Hi everyone. I am Jane and am typing this post whilst sitting beside my darling husband, Robin, as he sleeps in a Neuro Rehabilitation Unit following a massive SAH which happened at home in front of my very eyes on January 15th 2014. He has had 3 instances of neurosurgery plus a tracheostomy, been through ICU, high dependency, neuro ward and then a gastric ward (yes, I couldn't believe that either!) before eventually securing a bed in neuro rehab where it is currently anticipated he will remain for at least the next 6 months as he currently has total right sided paralysis, is incontinent and has limited speech although thankfully his cognition does not appear to be at all impaired. Whilst I am thrilled he was accepted on to the unit and is receiving therapies to help maximise his potential, I am less than pleased with some of the nursing care he is receiving which seems to be very "hit or miss" depending on which staff member is allocated to his care. Some staff are exceptional, others friendly but disinterested, one positively draconian!
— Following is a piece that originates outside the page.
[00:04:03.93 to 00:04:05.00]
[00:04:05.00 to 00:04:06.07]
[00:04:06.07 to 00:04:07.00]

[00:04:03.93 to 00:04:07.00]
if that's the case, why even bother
I am a former midwife and appreciate that, as such, I probably have very high expectations of care standards, based on the standards I personally delivered to those in my care. However, I am becoming increasingly frustrated that basic care issues, such as leaving the call buzzer within his reach, are simply not being met despite me pointing this out repeatedly. I am also concerned that if I repeatedly raise such issues, I will be branded a nuisance and worry that my husband will suffer for this when I am not around. I also appreciate that none of these nursing issues are life-threatening but they do have an impact on his rehabilitation and ultimate recovery. How is he ever to become continent if he cannot reach a buzzer to alert staff that he needs the toilet? Whilst I am eternally grateful he has survived and the desperate life-or-death scenarios are behind us, coping with these little irritations on top of everything else is becoming such a struggle. I am sure others on here will have experienced similar issues and I would welcome any insight you could provide. Many thanks.